Deciding to attend Western Oregon University was a “tough decision,” Ramirez-Hernandez said, “between leaving my family behind and my siblings and just starting the whole, I guess, career by myself… but you have to do what you have to do.”

Reflecting on her time at La Salle, she has learned that she has to “seize the moment and… reach out of my comfort zone,” she said.

Paugh will be attending Purdue University. (Ryan Cechini)

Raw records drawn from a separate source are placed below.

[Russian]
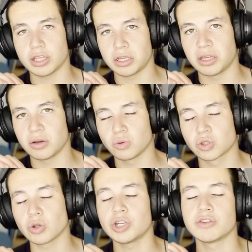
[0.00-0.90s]
и
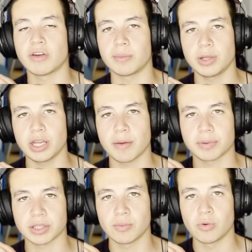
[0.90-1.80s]
устойчивое мнение
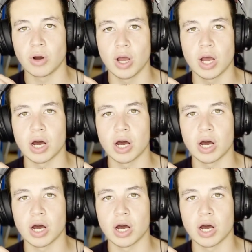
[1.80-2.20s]
по тому,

With his eye on studying civil law in the future, Sawyer Paugh will be studying business and history at Purdue University’s Honors College in West Lafayette, Indiana. Paugh decided to pursue studies in business because “it’s a good safety net,” he said. “History, I just enjoy history a lot.”

For Paugh, choosing to go to Purdue was a little difficult. “Some part of me wanted to stay in state,” he said, “but at the same time, [the] quality of education as well as getting out of state and having a fresh start is kind of cool.”

La Salle’s “academic rigor,” Paugh said, “pushes you to succeed, [it] pushes you to kind of challenge yourself… It gave me the confidence that if I can do what I did [at La Salle], I’m sure I can do it at [Purdue] as well.”

As he moves on from La Salle, Paugh is going to miss “the community, the athletic teams, the teachers especially, [and] everything that involves everyone around me,” he said. “I’m definitely going to miss it.”